====== Data section

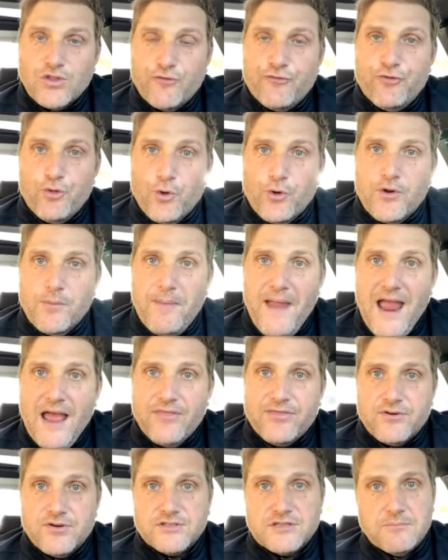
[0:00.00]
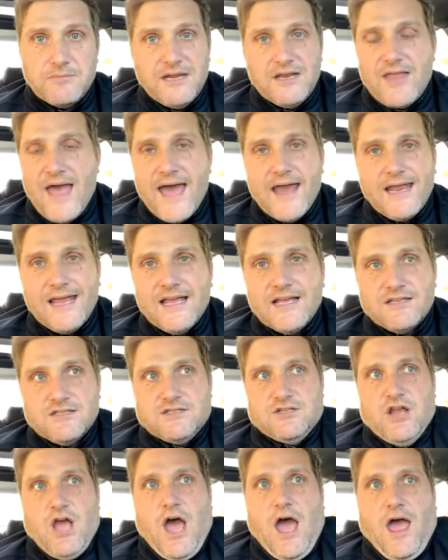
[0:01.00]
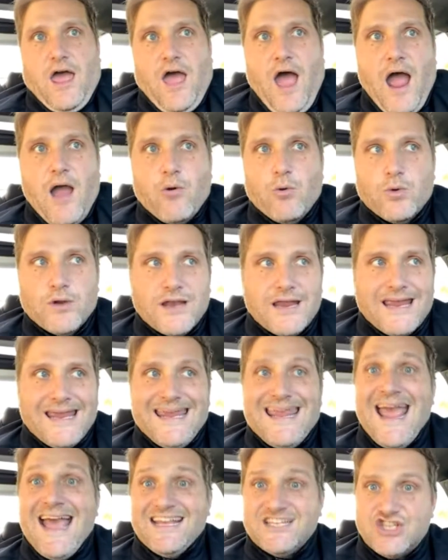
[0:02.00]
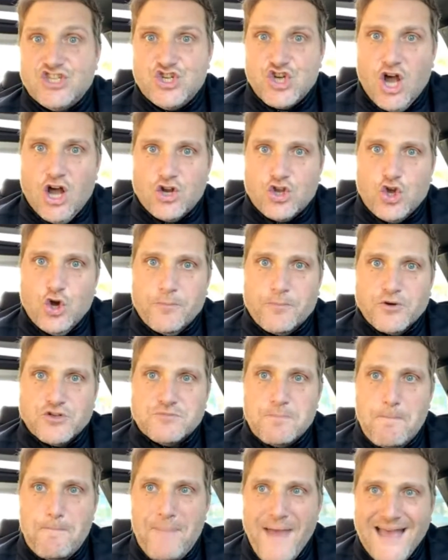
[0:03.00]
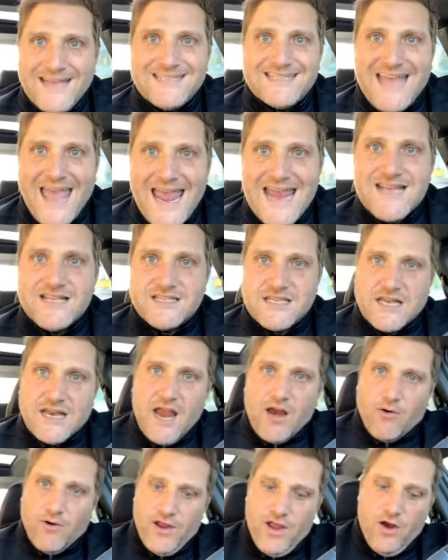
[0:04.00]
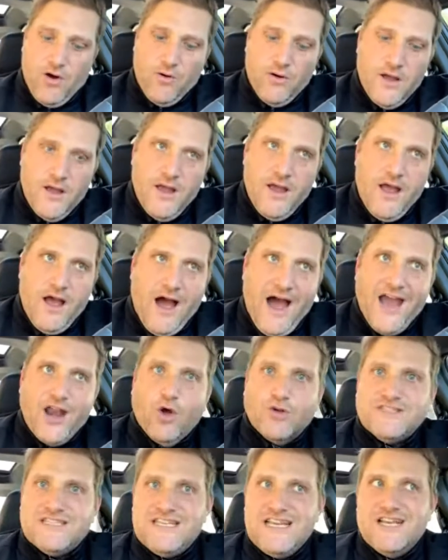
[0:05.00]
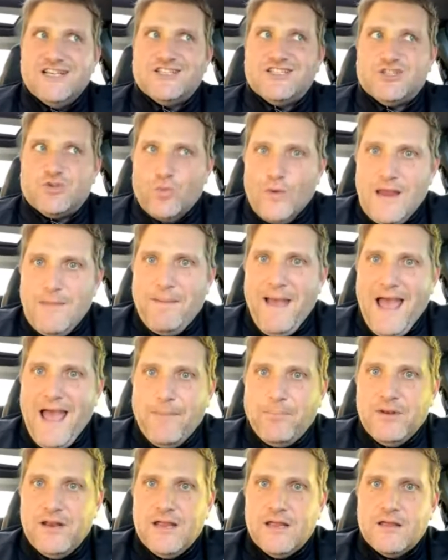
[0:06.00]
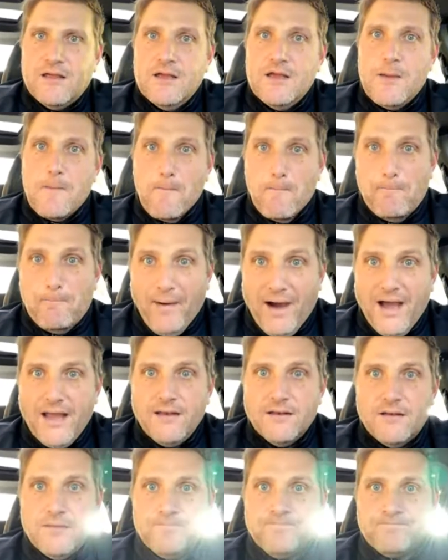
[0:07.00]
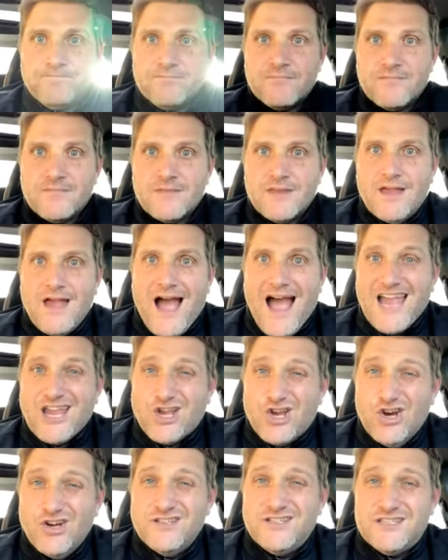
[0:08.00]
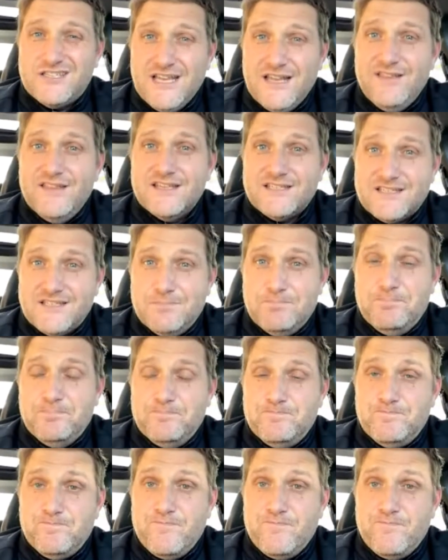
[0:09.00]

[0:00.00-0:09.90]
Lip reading: with the Florida Panthers. I mean, that is, I would guess, John Cooper's best case scenario. I don't see a sweep happening, but I could see this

============

To do:
Each entry is to be returned as it stands, and each picture is to be left out.

Solution to the exercise:
[0:00.00]
[0:01.00]
[0:02.00]
[0:03.00]
[0:04.00]
[0:05.00]
[0:06.00]
[0:07.00]
[0:08.00]
[0:09.00]

[0:00.00-0:09.90]
Lip reading: with the Florida Panthers. I mean, that is, I would guess, John Cooper's best case scenario. I don't see a sweep happening, but I could see this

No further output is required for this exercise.